There had been plenty of changes since they had left England, but Sir Denton Hayle, apparently not a day older, still paid his visits to the ward which bore his name; while Ralph Elthorne, vigorous in health, though helpless as a child, was at the station to welcome back his children, as he called them, to the old home, where Aunt Anne, grown more grey and placid, still kept house, and ignored all the past as she took her niece in her arms.

Alison was no longer there. He had consoled himself a year after his brother’s departure by marrying Saxa Lydon, instead of Dana, and residing at the Grange. For the younger sister preferred her outdoor life, spending half the year at her old home, the other half in travelling in so strong-minded a manner that Aunt Anne declared she was quite shocked. As for Saxa, when she decided to be Alison’s wife, she endowed him with her masculine habits as well as her fortune, for a couple of sturdy little facsimiles of her husband brought her to the way of thinking that an English wife should be motherly and wise, so that on Neil’s return a wonderfully warm intimacy sprang up between the brothers’ wives.

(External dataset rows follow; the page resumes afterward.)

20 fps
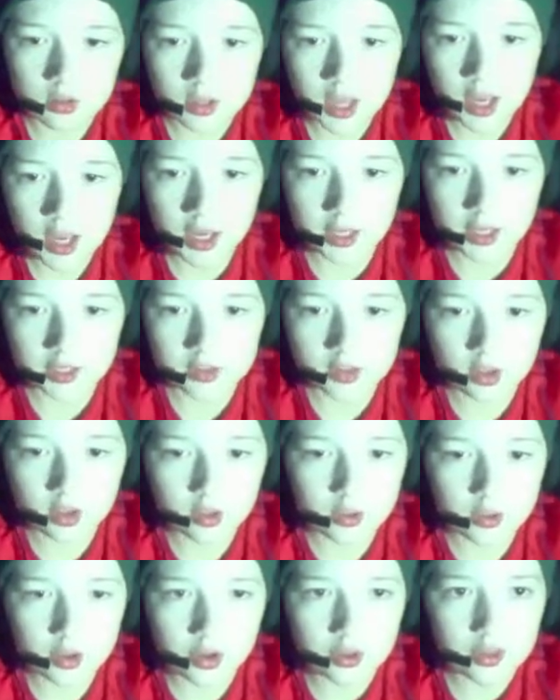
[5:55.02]
Hey,
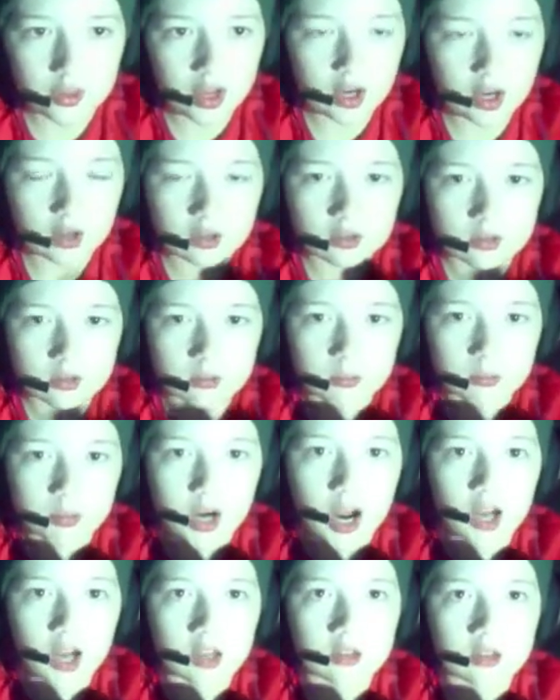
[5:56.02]
dude, are you there?
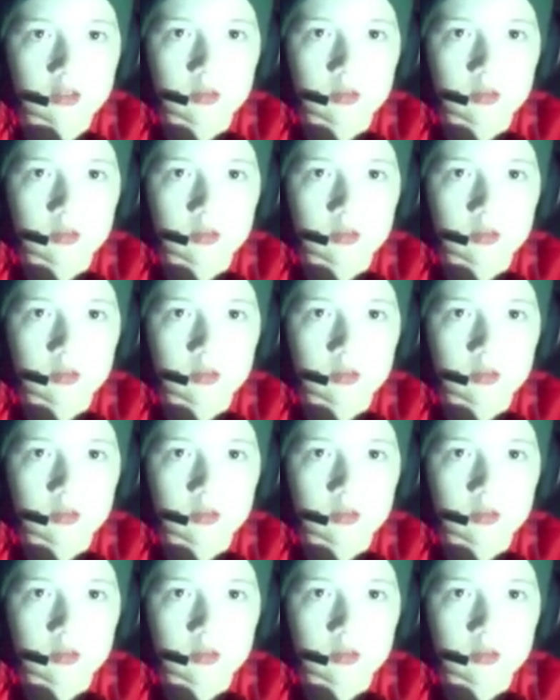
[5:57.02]
Brah.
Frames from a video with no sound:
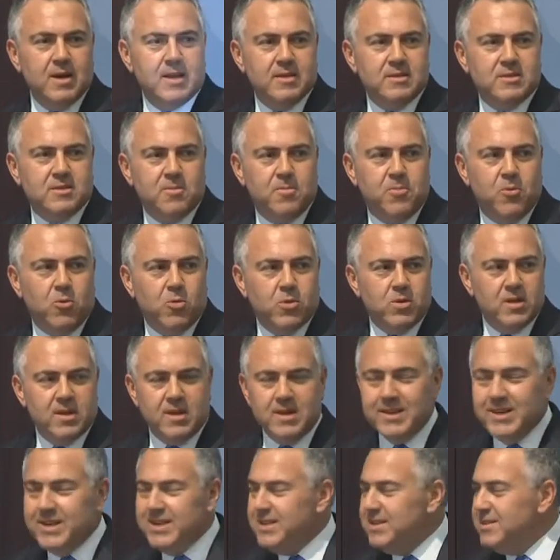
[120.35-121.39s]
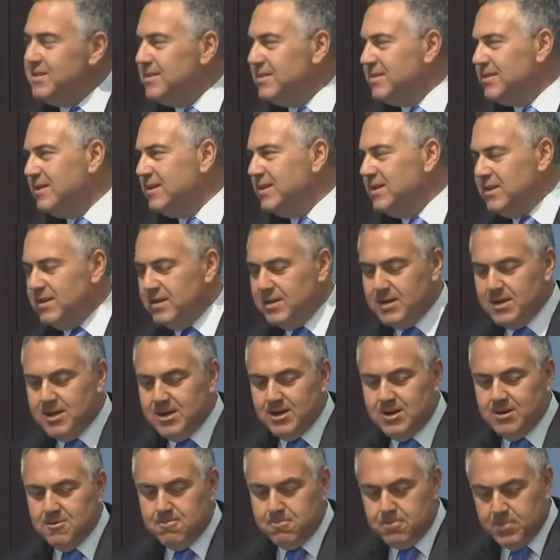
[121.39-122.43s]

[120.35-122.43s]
in support of the leaders, uh,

There was another couple at the old home to welcome the sun-burned travellers, for Sir Cheltnam Burwood never entered Ralph Elthorne’s doors again, but passed out of sight entirely, living, it was said, in Paris and Baden. So that when the vicar’s son came to Hightoft as Captain Beck, his welcome was warm as he could wish, and his patience met with its reward.

“That’s the worst of it, my dear,” said Ralph Elthorne, wrinkling up his brow, as he wheeled himself along the drive in the bright sunshine. “I don’t want nursing, only helping about, and yet, now you are here, I feel sometimes as if I should like to be ill again, to wake up and see your dear face watching by my side. And so Sir Denton resigns his post at the hospital to Neil, eh?”

“Yes; and we must go up at once.”

“Tut, tut, tut! you seem only just to have come. Here is Neil. I say, my dear boy: about this hospital. You don’t want money?”

“No, father; certainly not.”

“Then throw it up. Come and settle down here. I can’t spare Cicely. I can’t, indeed.”

“I’m afraid you must, sir,” said Neil, laughing, “unless she says I am to go to work alone. Not a habit of hers, eh, my dear?”

“Bah! You two are children. Anyone would think you had been married five days ago, instead of five years. Then look here: I shall give up the old place and come and live in town.”

“No,” said Neil; “only to visit us now and then. You could not exist healthily away from your gardens and your farm. Besides, Isabel and Saxa.”

“And your grandchildren,” said Lady Cicely. “There again,” the old man cried testily, “that’s the worst of you two: you are always right. Is a man never to have his own way here?”

“Never, father,” said Neil, taking his wife’s hand. “Nature says it is not to be done.”

“And somehow, my boy, in spite of all our planning, and vexation at being thwarted,” said the old man, almost in a deprecating way, “things do happen for the best.”

“That has long been my faith, father, which means my dear wife’s too.”

“Yes, my boy, and mine too, now at last. Here, hi! Ralph, you young rascal, come and push grandpa’s chair.”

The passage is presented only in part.